Further insights can be drawn from Expression (4). First, notice that even if a fixed–T consistent estimator of \({\varvec{\beta }}_0\) was available, the asymptotic bias of the APE estimator would still be of order \(O(T^{-1})\) because of the presence of D. Secondly, using a bias-corrected estimate of \(\alpha _{i}\) along with a fixed-T consistent estimator of \({\varvec{\beta }}\) would not remove the bias of order \(O(T^{-1})\), as it would not take care of the last component in D.

The sources of bias discussed above, however, have been shown to become asymptotically negligible under rectangular array asymptotics, as plug-in estimators of average effects converge at a rate slower than \((nT)^{-1/2}\). Dhaene and Jochmans (2015) summarize this property in their Theorem 5.1, which is based on the following rationale. Consider the infeasible estimator

$$\begin{aligned} \mu ^*_{k} \equiv \frac{1}{nT}\sum _{i=1}^n \sum _{t=1}^T m_{itk}(\alpha _{i0}, {\varvec{\beta }}_0, {\varvec{x}}_{it}), \end{aligned}$$

and let \(\mu _{ik}\) be the individual-specific average partial effect, with mean \(\mu _{k0}\) and finite variance. Then, \(\mu ^*_k\) can be written as:

$$\begin{aligned} \mu ^*_k = \frac{1}{n}\sum _{i=1}^n \mu _{ik} + \frac{1}{n}\sum _{i=1}^n \left( \frac{1}{T}\sum _{t=1}^Tm_{itk}(\alpha _{i0}, {\varvec{\beta }}_0, {\varvec{x}}_{it}) - \mu _{ik} \right) . \end{aligned}$$

Notice that the first term converges to \(\mu _{k0}\) at the rate \(n^{-1/2}\), whereas the second term converges to zero at the rate \((nT)^{-1/2}\), thus implying that the infeasible APE estimator will converge no faster than \(n^{-1/2}\).

From the above expression, it is straightforward to notice that any feasible average-effect estimator will converge at the same rate as \(\mu ^*_k\), thus making the bias introduced by replacing \(\alpha _{i0}\) and \({\varvec{\beta }}_0\) with ML estimates, or their first order bias-corrected versions, asymptotically negligible. However, based on their simulation evidence, Dhaene and Jochmans (2015) still suggest using some bias correction of the APE estimator in finite samples, especially when T is small. The proposed method operates such bias reduction, as well as the alternative analytical and jackknife bias corrections recalled in the following section.

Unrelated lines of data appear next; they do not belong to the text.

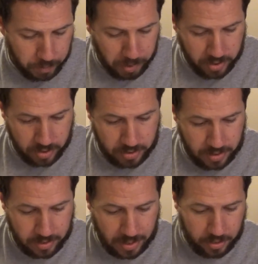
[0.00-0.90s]
Purchased
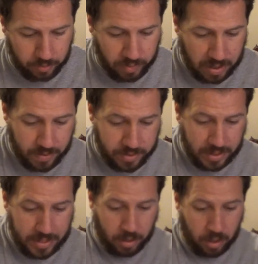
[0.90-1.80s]
this at the
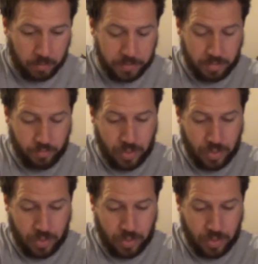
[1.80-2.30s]
Ravensgate Arms in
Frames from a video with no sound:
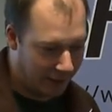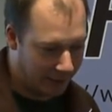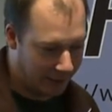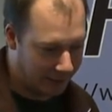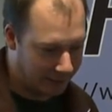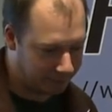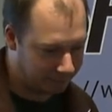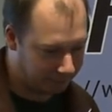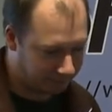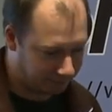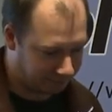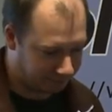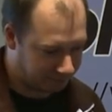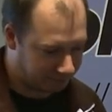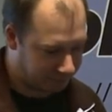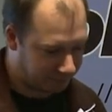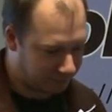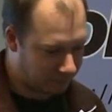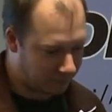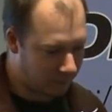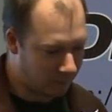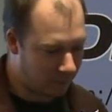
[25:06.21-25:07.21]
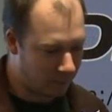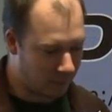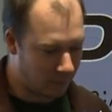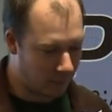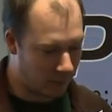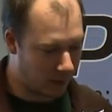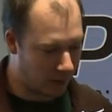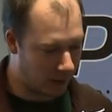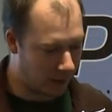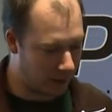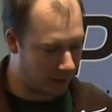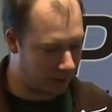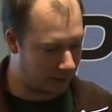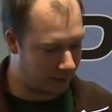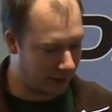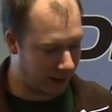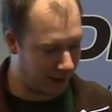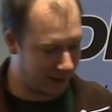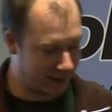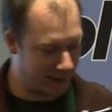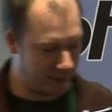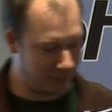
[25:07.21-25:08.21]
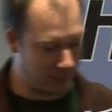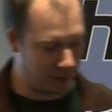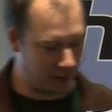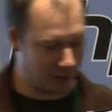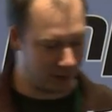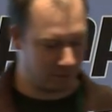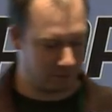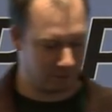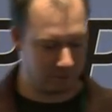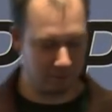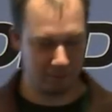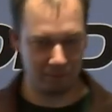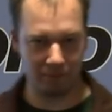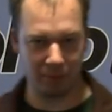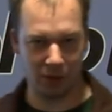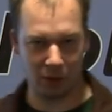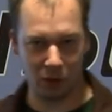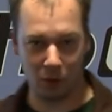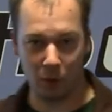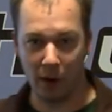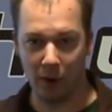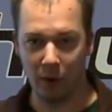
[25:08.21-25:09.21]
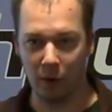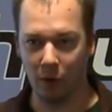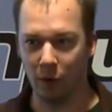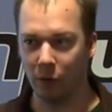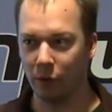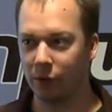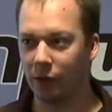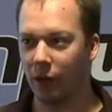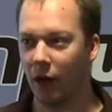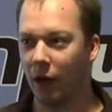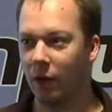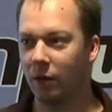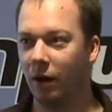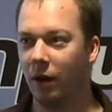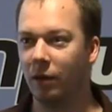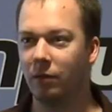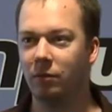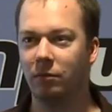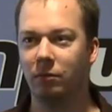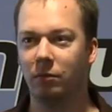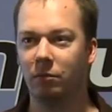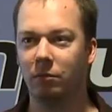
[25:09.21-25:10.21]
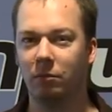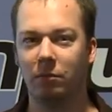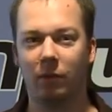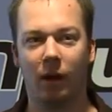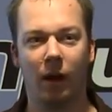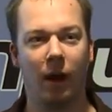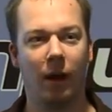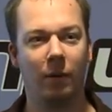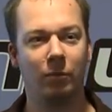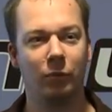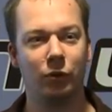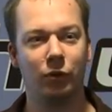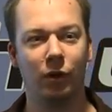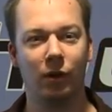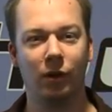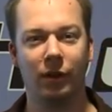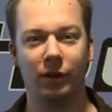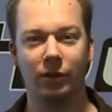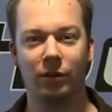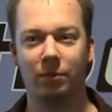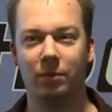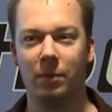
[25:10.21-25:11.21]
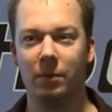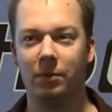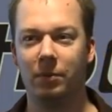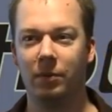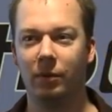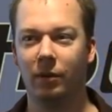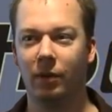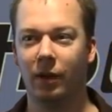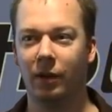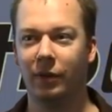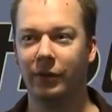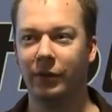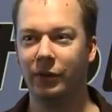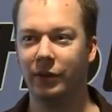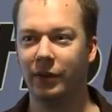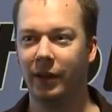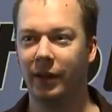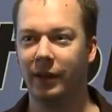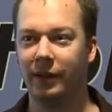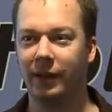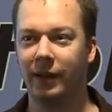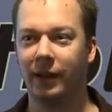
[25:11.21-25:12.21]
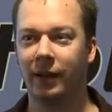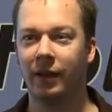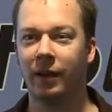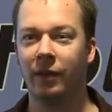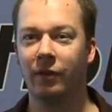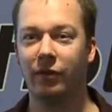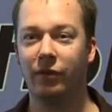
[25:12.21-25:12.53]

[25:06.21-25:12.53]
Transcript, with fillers: Um, Xdebug is quite old. How I'm sure lots of people are using it here.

3 Estimation of average partial effects

In the following, we briefly review the existing strategies based on analytical and jackknife bias corrections, which represent the benchmark for the finite sample performance of the proposed estimator. We then illustrate the proposed methodology, which combines the consistent CML estimator of \({\varvec{\beta }}_0\) and the analytical bias correction for the APE. Finally, we turn to the dynamic logit, for which the proposed procedure is based on a PCML estimator.

3.1 Existing strategies

The available bias reduction techniques for the estimation of APEs for fixed-effects binary choice models are based on either analytical or jackknife bias corrections.Footnote 4

Analytical bias corrections for the APEs amount to plug-in a bias corrected estimate of \({\varvec{\beta }}\), say \(\hat{{\varvec{\beta }}}^{c} = \hat{{\varvec{\beta }}} - {\hat{B}}/T\), instead of the ML estimate in expression (2), along with \({\hat{\alpha }}_i(\hat{{\varvec{\beta }}}^{c})\). Doing so effectively removes the E component of the bias in (4), but the APE estimator is still plagued by the estimation noise in \({\hat{\alpha }}_i({\varvec{\beta }})\), giving rise to the D component. In order to remove it, the bias-corrected estimator of \(\mu _k\) is computed as:

$$\begin{aligned} {\hat{\mu }}^c_k = \frac{1}{nT}\sum _{i=1}^n \sum _{t=1}^T m_{itk}({\hat{\alpha }}_i(\hat{{\varvec{\beta }}}^{c}), \hat{{\varvec{\beta }}}^{c}, {\varvec{x}}_{it}) - {\hat{D}}, \end{aligned}$$
(6)

where \({\hat{D}}\) is the sample counterpart of D in (5) and then evaluated at \({\hat{\alpha }}_i(\hat{{\varvec{\beta }}}^{c})\) and \(\hat{{\varvec{\beta }}}^{c}\). Expressions for panel binary choice models are given in Fernández-Val (2009),Footnote 5 whose derivations are based on general results for static (Hahn and Newey 2004) and dynamic (Hahn and Kuersteiner 2011) nonlinear panel data models. For the expressions as well as for further details, we refer the reader to Hahn and Newey (2004), Fernández-Val (2009), and Hahn and Kuersteiner (2011). A similar correction of the APEs is provided by Bester and Hansen (2009), who also perform a comparison of their proposal with alternative strategies.Footnote 6 Furthermore, for the static logit model, Stammann et al. (2016) develop a computationally more efficient implementation of the bias corrected estimator of structural parameters and APEs proposed by Hahn and Newey (2004), based on a pseudo-demeaning algorithm.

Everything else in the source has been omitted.